BEGIN MATERIAL SHOWN

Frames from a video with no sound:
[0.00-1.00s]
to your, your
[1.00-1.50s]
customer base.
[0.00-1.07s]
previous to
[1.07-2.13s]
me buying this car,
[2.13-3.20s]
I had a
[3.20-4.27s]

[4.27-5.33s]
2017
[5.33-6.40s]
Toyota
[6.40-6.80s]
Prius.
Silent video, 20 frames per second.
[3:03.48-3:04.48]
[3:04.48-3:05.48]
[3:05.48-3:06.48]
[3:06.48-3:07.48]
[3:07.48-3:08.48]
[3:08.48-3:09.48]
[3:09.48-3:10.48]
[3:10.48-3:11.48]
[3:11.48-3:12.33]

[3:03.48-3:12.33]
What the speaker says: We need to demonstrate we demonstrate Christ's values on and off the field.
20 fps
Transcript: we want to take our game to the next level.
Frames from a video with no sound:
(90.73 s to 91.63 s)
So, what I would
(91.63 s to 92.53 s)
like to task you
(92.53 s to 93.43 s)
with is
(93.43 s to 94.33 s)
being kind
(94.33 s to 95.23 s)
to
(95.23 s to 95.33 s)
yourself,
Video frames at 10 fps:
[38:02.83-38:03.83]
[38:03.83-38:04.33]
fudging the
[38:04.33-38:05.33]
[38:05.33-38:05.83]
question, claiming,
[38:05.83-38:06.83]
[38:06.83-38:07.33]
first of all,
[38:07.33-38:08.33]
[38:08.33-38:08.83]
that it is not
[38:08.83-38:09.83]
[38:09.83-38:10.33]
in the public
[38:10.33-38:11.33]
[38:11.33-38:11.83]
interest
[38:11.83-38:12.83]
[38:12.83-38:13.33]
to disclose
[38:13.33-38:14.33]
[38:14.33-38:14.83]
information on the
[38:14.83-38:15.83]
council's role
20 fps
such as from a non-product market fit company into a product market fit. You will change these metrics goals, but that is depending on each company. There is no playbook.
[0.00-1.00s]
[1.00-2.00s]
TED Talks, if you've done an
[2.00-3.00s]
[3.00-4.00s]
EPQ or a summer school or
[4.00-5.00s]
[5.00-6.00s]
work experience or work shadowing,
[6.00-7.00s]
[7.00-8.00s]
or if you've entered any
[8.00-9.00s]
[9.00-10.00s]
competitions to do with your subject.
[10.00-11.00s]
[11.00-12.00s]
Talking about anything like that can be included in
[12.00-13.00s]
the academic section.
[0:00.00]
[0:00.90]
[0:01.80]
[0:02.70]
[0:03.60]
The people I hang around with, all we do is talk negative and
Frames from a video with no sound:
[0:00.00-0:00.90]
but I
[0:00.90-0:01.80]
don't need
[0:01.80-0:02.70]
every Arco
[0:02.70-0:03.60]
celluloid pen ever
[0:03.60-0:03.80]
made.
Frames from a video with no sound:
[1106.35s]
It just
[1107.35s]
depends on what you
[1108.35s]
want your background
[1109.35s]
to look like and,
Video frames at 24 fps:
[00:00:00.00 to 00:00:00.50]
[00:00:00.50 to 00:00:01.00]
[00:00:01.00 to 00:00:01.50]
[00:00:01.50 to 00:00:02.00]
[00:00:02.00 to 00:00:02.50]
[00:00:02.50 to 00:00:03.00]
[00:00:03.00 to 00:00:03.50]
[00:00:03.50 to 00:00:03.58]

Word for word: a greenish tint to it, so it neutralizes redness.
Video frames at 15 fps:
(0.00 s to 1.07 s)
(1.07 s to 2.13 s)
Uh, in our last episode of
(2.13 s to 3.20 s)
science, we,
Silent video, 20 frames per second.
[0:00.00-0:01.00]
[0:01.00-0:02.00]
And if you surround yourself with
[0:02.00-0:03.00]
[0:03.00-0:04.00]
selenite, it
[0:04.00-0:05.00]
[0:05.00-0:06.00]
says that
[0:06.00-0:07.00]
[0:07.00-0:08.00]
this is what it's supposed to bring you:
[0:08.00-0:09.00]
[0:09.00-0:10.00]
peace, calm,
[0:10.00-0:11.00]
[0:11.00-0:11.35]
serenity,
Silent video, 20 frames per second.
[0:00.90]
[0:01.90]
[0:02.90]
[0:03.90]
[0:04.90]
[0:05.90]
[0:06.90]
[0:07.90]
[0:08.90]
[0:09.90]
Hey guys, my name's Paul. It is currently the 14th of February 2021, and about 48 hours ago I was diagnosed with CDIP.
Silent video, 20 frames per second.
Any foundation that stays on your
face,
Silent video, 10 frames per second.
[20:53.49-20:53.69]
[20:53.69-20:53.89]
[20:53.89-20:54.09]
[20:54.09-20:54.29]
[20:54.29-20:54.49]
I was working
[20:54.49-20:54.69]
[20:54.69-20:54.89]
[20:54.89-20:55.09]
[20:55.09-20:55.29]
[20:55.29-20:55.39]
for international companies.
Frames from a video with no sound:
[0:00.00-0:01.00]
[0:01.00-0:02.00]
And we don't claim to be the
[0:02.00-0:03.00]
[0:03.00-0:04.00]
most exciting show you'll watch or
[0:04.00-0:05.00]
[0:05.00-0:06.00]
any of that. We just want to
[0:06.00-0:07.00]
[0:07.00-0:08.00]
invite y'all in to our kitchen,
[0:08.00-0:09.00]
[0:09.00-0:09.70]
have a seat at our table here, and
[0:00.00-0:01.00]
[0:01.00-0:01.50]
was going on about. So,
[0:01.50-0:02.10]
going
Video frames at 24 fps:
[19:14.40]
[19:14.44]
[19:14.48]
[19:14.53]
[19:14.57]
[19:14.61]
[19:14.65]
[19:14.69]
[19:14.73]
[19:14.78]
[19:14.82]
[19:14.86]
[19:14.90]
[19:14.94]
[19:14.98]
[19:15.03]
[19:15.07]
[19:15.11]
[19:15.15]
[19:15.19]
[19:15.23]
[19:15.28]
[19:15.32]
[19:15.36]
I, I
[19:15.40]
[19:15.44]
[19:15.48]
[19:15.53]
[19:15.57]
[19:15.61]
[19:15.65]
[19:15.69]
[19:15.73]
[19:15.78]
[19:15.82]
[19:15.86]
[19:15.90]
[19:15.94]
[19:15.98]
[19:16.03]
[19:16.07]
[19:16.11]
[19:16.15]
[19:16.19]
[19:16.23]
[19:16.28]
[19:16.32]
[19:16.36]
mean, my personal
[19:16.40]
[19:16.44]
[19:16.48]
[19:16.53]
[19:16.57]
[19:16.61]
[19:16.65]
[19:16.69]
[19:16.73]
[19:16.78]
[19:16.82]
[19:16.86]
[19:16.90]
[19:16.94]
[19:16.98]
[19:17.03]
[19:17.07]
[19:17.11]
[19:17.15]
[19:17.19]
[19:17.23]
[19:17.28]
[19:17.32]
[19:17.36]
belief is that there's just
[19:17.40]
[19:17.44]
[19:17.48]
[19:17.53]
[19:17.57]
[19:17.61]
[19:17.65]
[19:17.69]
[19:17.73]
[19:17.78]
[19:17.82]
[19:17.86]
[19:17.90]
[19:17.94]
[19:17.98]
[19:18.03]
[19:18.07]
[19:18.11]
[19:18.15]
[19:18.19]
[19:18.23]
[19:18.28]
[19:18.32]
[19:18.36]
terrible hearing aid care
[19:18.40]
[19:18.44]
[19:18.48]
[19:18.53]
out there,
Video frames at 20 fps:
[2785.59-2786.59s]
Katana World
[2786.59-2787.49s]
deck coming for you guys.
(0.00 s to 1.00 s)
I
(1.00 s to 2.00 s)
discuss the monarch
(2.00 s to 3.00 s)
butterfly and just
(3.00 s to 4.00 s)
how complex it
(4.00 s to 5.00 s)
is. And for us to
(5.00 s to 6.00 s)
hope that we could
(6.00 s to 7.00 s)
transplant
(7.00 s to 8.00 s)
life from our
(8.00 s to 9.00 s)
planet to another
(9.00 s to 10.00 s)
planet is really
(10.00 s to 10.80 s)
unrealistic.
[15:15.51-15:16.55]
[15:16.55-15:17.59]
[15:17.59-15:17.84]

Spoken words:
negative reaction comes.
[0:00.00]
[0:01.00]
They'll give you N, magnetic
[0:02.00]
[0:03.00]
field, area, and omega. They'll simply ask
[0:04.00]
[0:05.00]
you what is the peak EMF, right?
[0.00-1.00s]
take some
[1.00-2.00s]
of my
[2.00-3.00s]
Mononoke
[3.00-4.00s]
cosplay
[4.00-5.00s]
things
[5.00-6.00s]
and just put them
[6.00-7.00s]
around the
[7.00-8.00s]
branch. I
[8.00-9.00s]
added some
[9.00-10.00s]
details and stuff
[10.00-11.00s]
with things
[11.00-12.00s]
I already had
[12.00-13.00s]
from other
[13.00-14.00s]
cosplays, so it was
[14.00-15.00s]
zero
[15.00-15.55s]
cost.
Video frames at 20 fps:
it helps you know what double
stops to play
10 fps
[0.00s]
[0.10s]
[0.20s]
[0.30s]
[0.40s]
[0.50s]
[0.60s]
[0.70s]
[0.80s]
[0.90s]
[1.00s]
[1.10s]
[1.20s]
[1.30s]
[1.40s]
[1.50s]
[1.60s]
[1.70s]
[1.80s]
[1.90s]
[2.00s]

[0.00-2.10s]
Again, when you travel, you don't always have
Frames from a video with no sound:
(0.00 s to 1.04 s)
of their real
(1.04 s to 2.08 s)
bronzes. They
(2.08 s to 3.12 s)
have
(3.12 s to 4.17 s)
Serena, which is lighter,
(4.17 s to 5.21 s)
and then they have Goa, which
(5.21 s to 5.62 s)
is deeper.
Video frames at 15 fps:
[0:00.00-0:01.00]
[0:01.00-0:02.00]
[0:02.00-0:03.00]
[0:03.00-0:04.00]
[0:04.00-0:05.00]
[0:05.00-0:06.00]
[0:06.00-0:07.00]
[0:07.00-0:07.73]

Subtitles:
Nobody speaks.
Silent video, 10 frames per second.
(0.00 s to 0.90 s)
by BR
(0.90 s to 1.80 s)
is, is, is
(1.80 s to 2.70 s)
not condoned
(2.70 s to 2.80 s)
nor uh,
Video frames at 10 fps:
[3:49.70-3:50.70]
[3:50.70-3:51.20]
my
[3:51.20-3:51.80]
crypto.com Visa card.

END MATERIAL SHOWN

• **WHAT THE TASK ASKS**
Starting at the line that contains "(0.00 s to 1.00 s)", output every remaining line of the data exactly, and stop after the last one.

• **OUTPUT OF THE EXERCISE**
(0.00 s to 1.00 s)
I
(1.00 s to 2.00 s)
discuss the monarch
(2.00 s to 3.00 s)
butterfly and just
(3.00 s to 4.00 s)
how complex it
(4.00 s to 5.00 s)
is. And for us to
(5.00 s to 6.00 s)
hope that we could
(6.00 s to 7.00 s)
transplant
(7.00 s to 8.00 s)
life from our
(8.00 s to 9.00 s)
planet to another
(9.00 s to 10.00 s)
planet is really
(10.00 s to 10.80 s)
unrealistic.
[15:15.51-15:16.55]
[15:16.55-15:17.59]
[15:17.59-15:17.84]

Spoken words:
negative reaction comes.
[0:00.00]
[0:01.00]
They'll give you N, magnetic
[0:02.00]
[0:03.00]
field, area, and omega. They'll simply ask
[0:04.00]
[0:05.00]
you what is the peak EMF, right?
[0.00-1.00s]
take some
[1.00-2.00s]
of my
[2.00-3.00s]
Mononoke
[3.00-4.00s]
cosplay
[4.00-5.00s]
things
[5.00-6.00s]
and just put them
[6.00-7.00s]
around the
[7.00-8.00s]
branch. I
[8.00-9.00s]
added some
[9.00-10.00s]
details and stuff
[10.00-11.00s]
with things
[11.00-12.00s]
I already had
[12.00-13.00s]
from other
[13.00-14.00s]
cosplays, so it was
[14.00-15.00s]
zero
[15.00-15.55s]
cost.
Video frames at 20 fps:
it helps you know what double
stops to play
10 fps
[0.00s]
[0.10s]
[0.20s]
[0.30s]
[0.40s]
[0.50s]
[0.60s]
[0.70s]
[0.80s]
[0.90s]
[1.00s]
[1.10s]
[1.20s]
[1.30s]
[1.40s]
[1.50s]
[1.60s]
[1.70s]
[1.80s]
[1.90s]
[2.00s]

[0.00-2.10s]
Again, when you travel, you don't always have
Frames from a video with no sound:
(0.00 s to 1.04 s)
of their real
(1.04 s to 2.08 s)
bronzes. They
(2.08 s to 3.12 s)
have
(3.12 s to 4.17 s)
Serena, which is lighter,
(4.17 s to 5.21 s)
and then they have Goa, which
(5.21 s to 5.62 s)
is deeper.
Video frames at 15 fps:
[0:00.00-0:01.00]
[0:01.00-0:02.00]
[0:02.00-0:03.00]
[0:03.00-0:04.00]
[0:04.00-0:05.00]
[0:05.00-0:06.00]
[0:06.00-0:07.00]
[0:07.00-0:07.73]

Subtitles:
Nobody speaks.
Silent video, 10 frames per second.
(0.00 s to 0.90 s)
by BR
(0.90 s to 1.80 s)
is, is, is
(1.80 s to 2.70 s)
not condoned
(2.70 s to 2.80 s)
nor uh,
Video frames at 10 fps:
[3:49.70-3:50.70]
[3:50.70-3:51.20]
my
[3:51.20-3:51.80]
crypto.com Visa card.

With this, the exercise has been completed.